Jun 16, 2016
This is the full text of the sermon. Direct audio download link.
We might not think it but all of us have stories about how Christ’s love is at work or has worked in our lives.
And to some extent most of us will have at least some stories that are a bit similar to the experiences of those who wrote today’s Bible readings.
Our first reading is about Elijah. He had just confronted the pagan gods... It was a great victory, but the Queen was angry and wanted to kill him. He felt he was all alone... he felt that he was burnt out... he could do no more... he felt that he was surrounded by enemies... Maybe he was depressed...
But God spoke to him. God Gave him strength for the journey ahead. God didn’t speak in some huge loud way but in the still small voice.
Have you ever felt burnt out, or surrounded by enemies, felt like you could do no more? I’m sure all of us have. I know I’ve felt like that many times.
It was worst when I was at school in year 9. Because I was often bullied- surrounded by enemies. I felt I was all alone. At times I felt like I could not go on.
But at church I was not bullied, and on camps with a neighbouring church and in my Sunday School class, I learned about God’s love and I was given strength for the journey. I learned that I was not all alone. There was the church and other Christians, but much more important - God was with me too!
In Psalm 42 and 43 the story is almost exactly the same as in the story about Elijah. The psalm writer feels abandoned and surrounded on all sides by enemies. But the psalm writer also calls out to God. He remembers what God has done in the past. He remembers what it was like to worship with God’s people and so he asks God to help.
As I said before, I’m sure all of us have been through similar things. I remember once feeling like the Psalm writer in psalm 42 and 43. I was an older teenager and felt that I was all alone in the world. One night I ran out into the back yard and called out to God "Are you there!, Do you care about me?" I can't recall how it happened now but after a while, I did sense God's love and presence and I went to bed in peace.

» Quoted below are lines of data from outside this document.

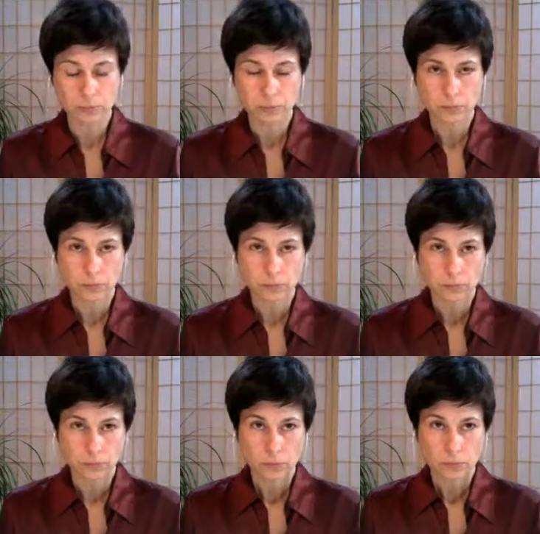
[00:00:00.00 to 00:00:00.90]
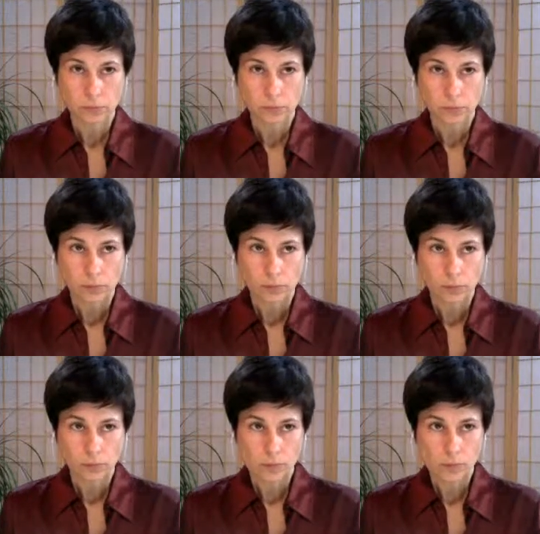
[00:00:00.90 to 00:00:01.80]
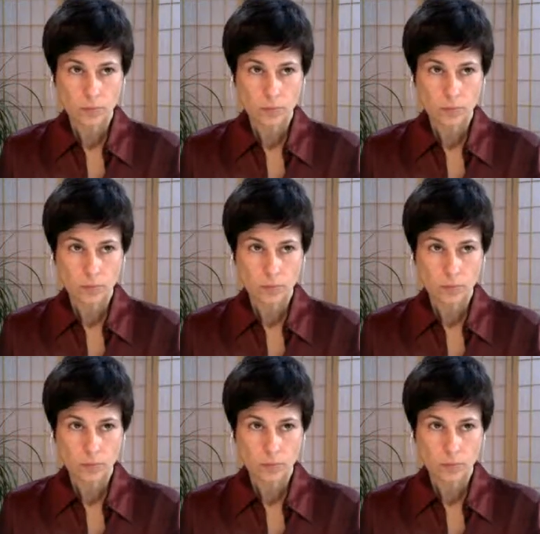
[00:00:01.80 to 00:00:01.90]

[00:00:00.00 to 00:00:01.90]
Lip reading: Nobody speaks.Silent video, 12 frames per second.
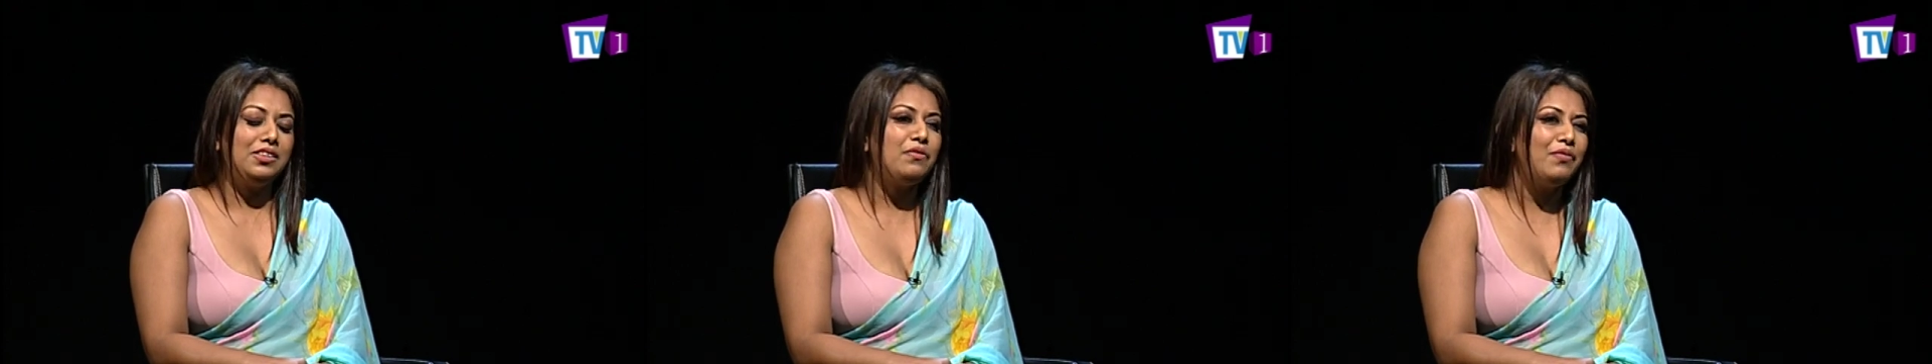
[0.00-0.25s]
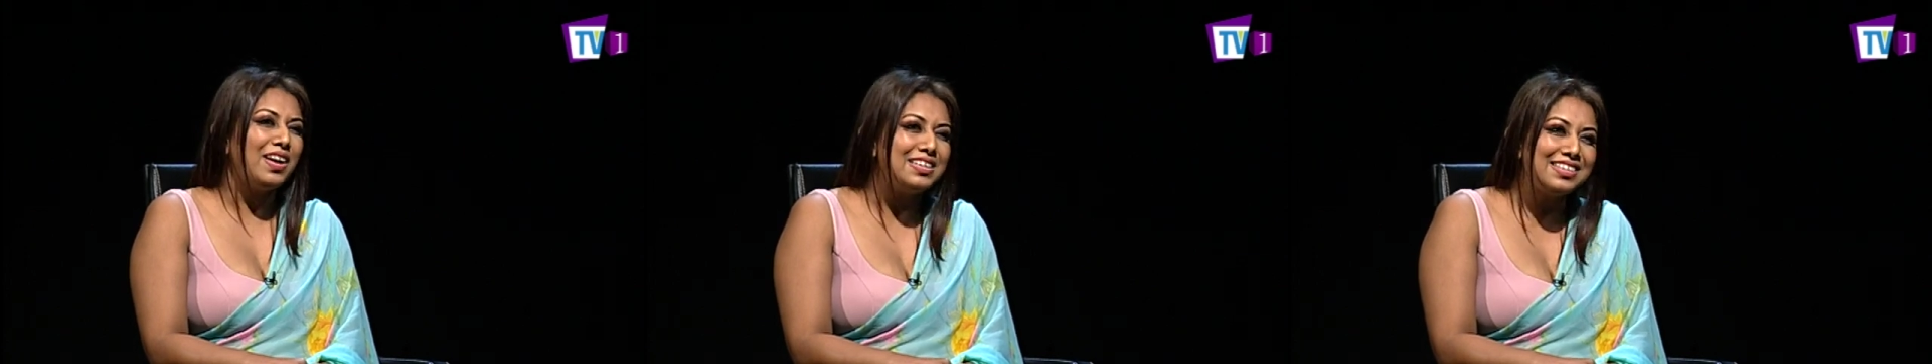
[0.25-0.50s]

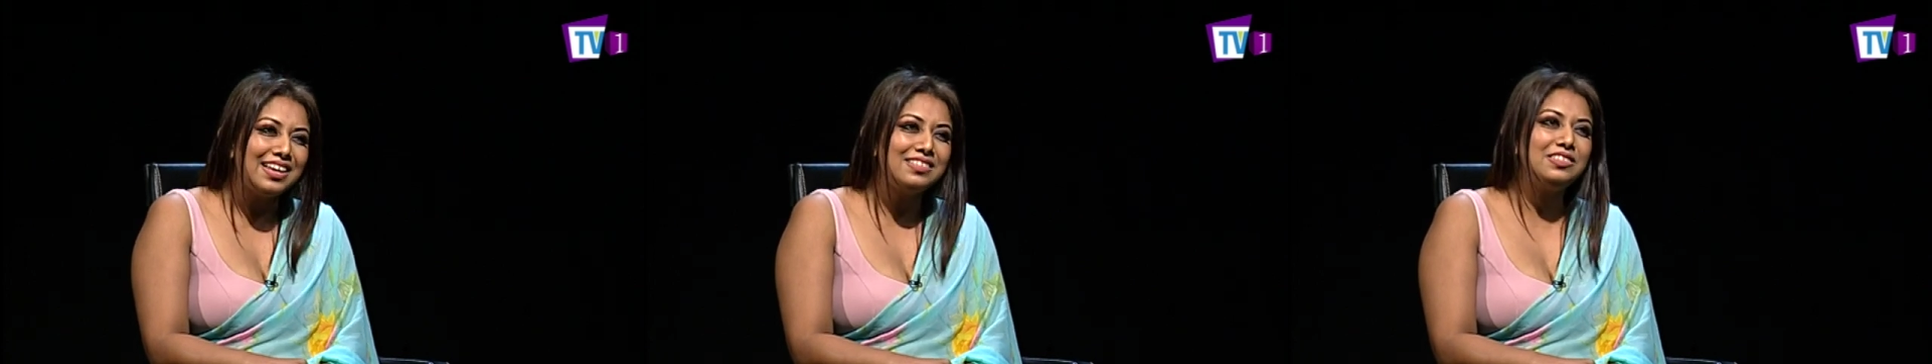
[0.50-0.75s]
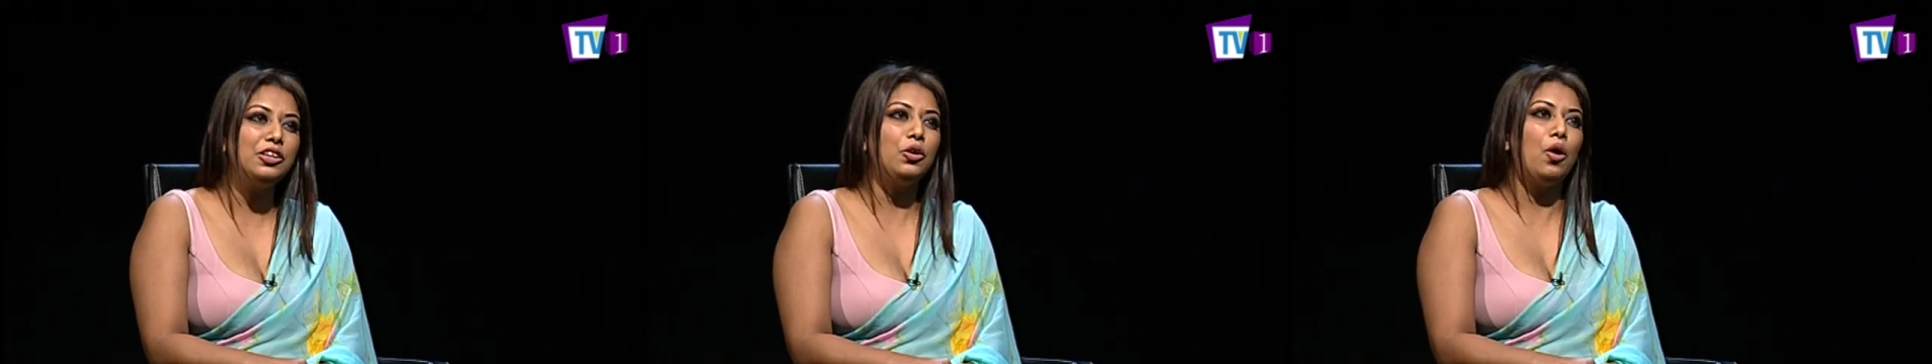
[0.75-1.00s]

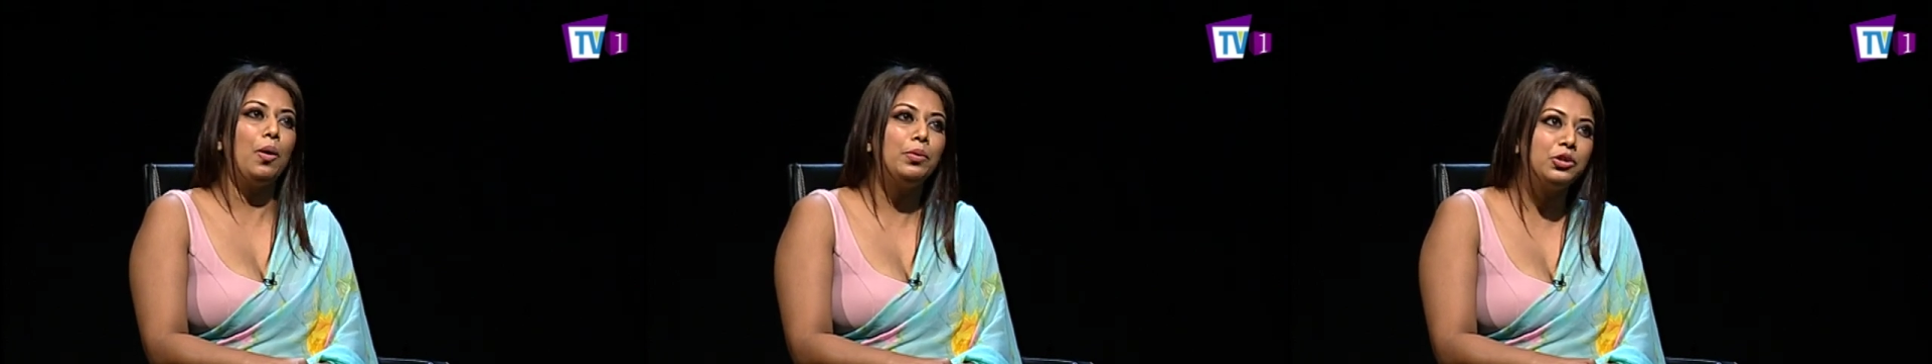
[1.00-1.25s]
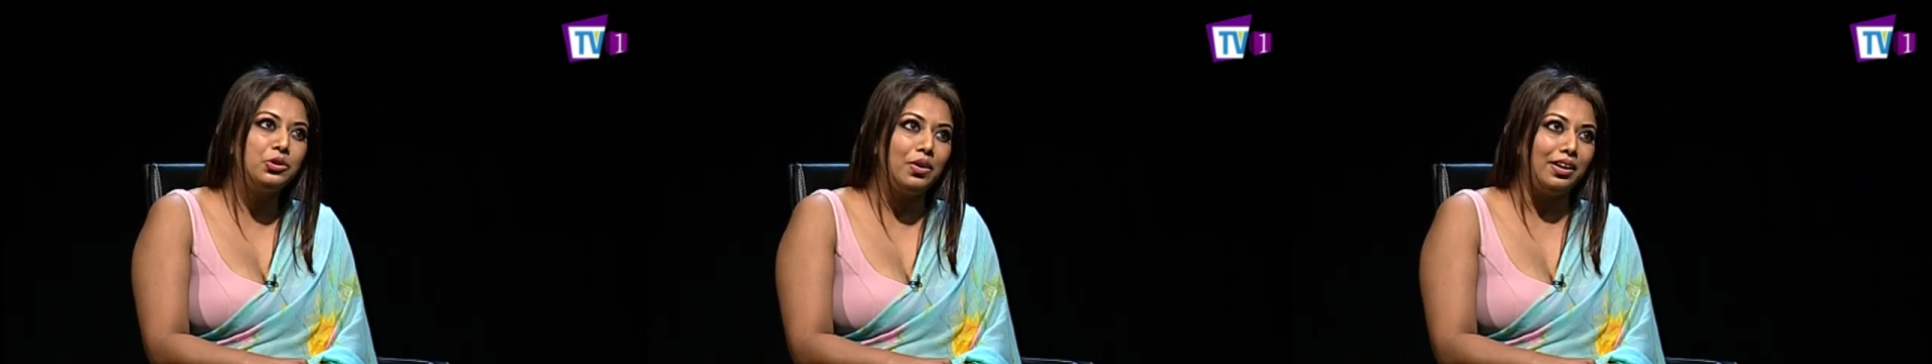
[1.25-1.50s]
fantastic
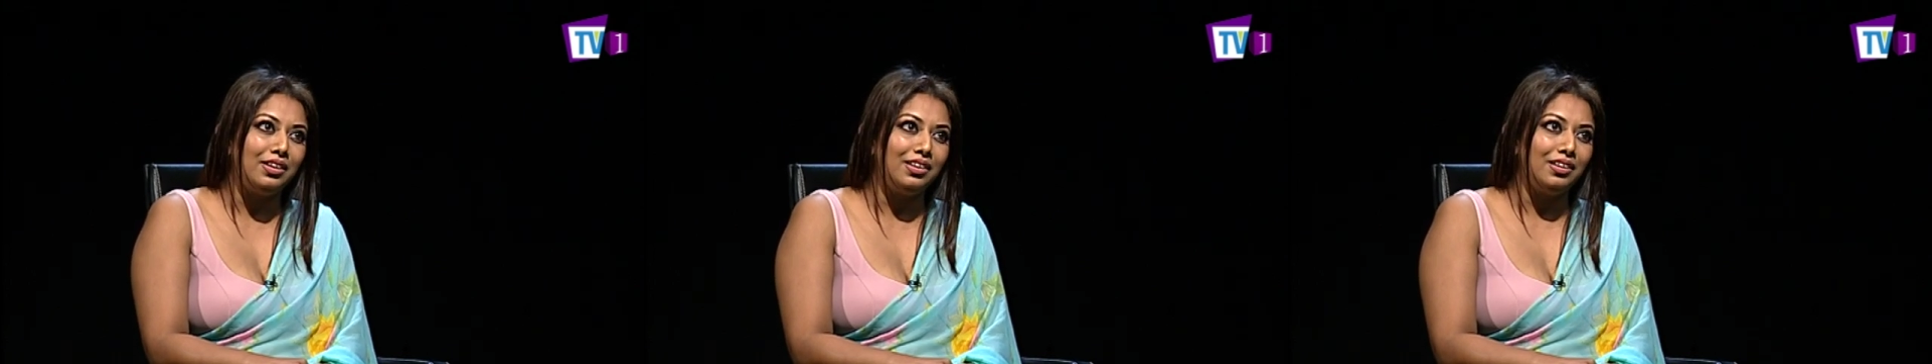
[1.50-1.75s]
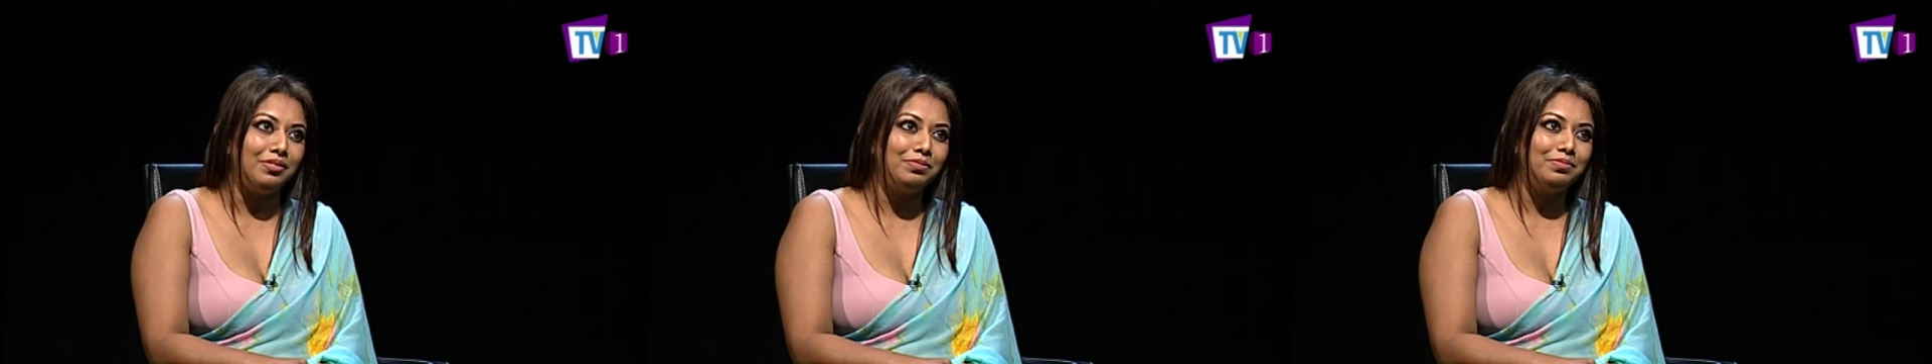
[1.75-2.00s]
opportunity,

Or perhaps we have a story like
Paul’s Story. Paul had been a Pharisee, what had been important to
him, was the Law. The rules, being good, doing right, meeting God’s
standard. For a good part of his life he was very self righteous,
but then one day, he realised that he could not reach God’s perfect
standard. As we learn in Romans chapter 7:7-11, when Paul realised
he could not reach God’s perfect standard he was racked by guilt,
tied up with a sense of his own unworthiness. BUT as we learn in
today’s reading he discovered there was another way. That way is
the way of grace and faith. Our sins are freely forgiven because
Jesus takes our place. We don’t have to struggle to perfectly obey
the Jewish law.
As verses 23 & 26 put it: Now before faith came, we were imprisoned and guarded under the law until faith would be revealed....[BUT] in Christ Jesus you are all children of God through faith. (Gal 3:23, 26 NRSV)
There have been a couple of times when I have come to a fuller understanding of God’s grace in my life. One of them was my time at college. Before I went to college, I was always early to everything. I was so anxious to obey the rules that I would feel terribly guilty if I was ever late. At college I learned much more deeply what I already knew. God loves us and accepts us as we are, not because we obey the rules. Since then I have lived a much happier and free-er life.
Finally, none of us I believe are
possessed by a legion of demons, but perhaps some of us have at
times been possessed, or grabbed a hold of, or seized by fear or
anxiety, or hatred or bitterness, or un-forgiveness by some other
emotion or force or circumstance that makes our lives hell. Perhaps
like that young man we have been delivered from what has a hold of
us by Jesus and his love!
I have shared before how, as a young man, because of all the bullying I went through, I was very timid and had almost no self confidence. But through my teenage years as faith awoke in me and I accepted Christ, fear was driven out of me and confidence grew in me. Slowly I became what I am now, not perfect, not complete but none the less, a confident minister of the gospel.